Canadian politician (c. 1771–1833)

James Bardin Palmer (ca 1771 - March 3, 1833) was an Irish-born land agent, lawyer and politician in Prince Edward Island. He represented Charlottetown in the Legislative Assembly of Prince Edward Island from 1806 to 1818.

He was born in Dublin, the son of Joseph Palmer. Palmer was admitted to practice as a solicitor in Ireland in 1791. He left for London sometime before 1800. Unsuccessful there, he arrived on Prince Edward Island in August 1802 as a land agent for the Reverend Raphael Walsh of Dublin, who owned Lot 11. Palmer was admitted to the Prince Edward Island bar in November 1802. In 1803, he married Millicent Jones.

Palmer was named to the Legislative Council in June 1806. He resigned from the council in October that year and ran successfully for a seat in the legislative assembly. Palmer was associated with a group known as the Loyal Electors, a group critical of the island's ruling elite. He resigned from his seat in 1809, and in October of that year, was again named to the legislative council. He served as adjutant general for the militia, inspector of public accounts, master and registrar in Chancery and inspector of roads for the colony. After the death of Peter Magowan, the attorney general, in 1810, Palmer was considered as a possible successor but Charles Stewart was chosen instead.
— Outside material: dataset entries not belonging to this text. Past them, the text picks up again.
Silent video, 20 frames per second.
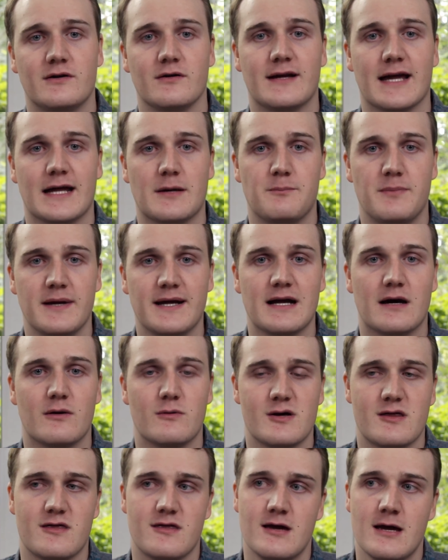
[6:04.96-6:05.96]
to get bigger
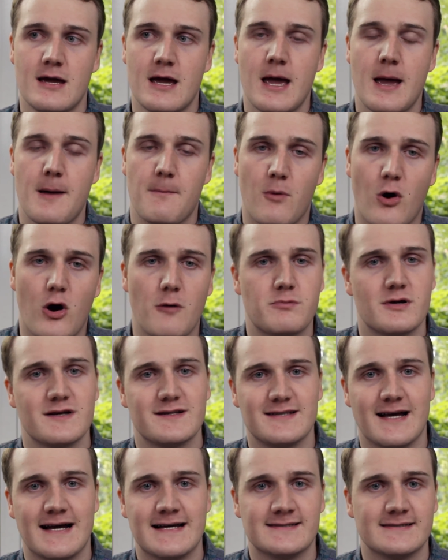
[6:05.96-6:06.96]
with more
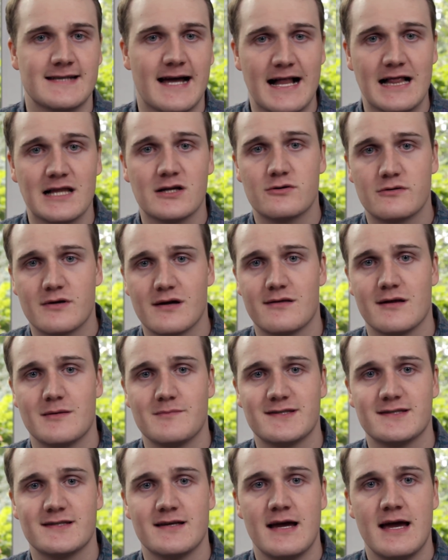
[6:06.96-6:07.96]
precise
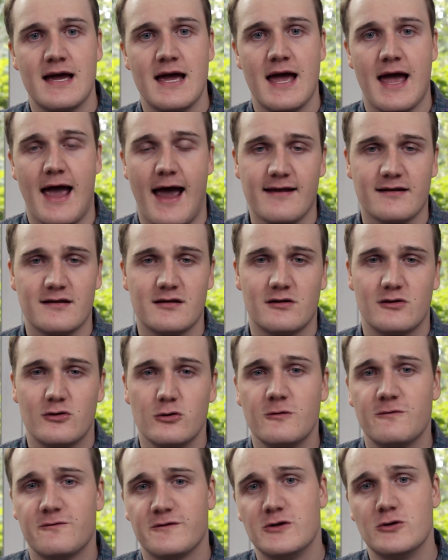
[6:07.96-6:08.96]
algorithms, and
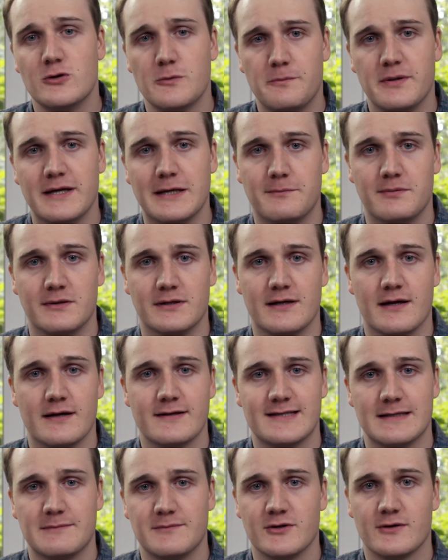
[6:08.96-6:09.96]
too few people
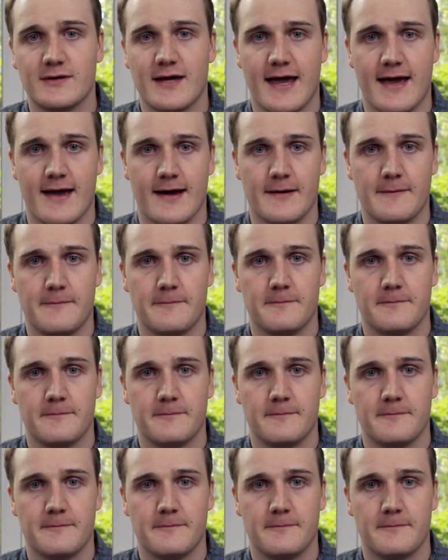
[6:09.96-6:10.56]
seem to care.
In 1812, Palmer resigned from his seat on the council and again ran successfully for a seat in the legislative assembly. Palmer was removed as a barrister in November 1816 after charges of professional misconduct were brought against him by John Hill; Palmer had been bringing forward charges of concealment of assets against Hill, who had declared bankruptcy in 1807. Palmer was reinstated as a barrister in 1819. He served as acting attorney general in 1824 while William Johnston was temporarily removed from that post. He was elected to the assembly again in an 1827 by-election but his election was overturned by the assembly. He ran again unsuccessfully in 1829 and 1830.

With others, he helped establish a newspaper, The Phenix, which pressed for reforms in the administration of the colony. He died in Charlottetown following a stroke in 1833.

His son Edward Palmer served in the province's assembly and, although opposed to Confederation, is considered one of the Fathers of Confederation.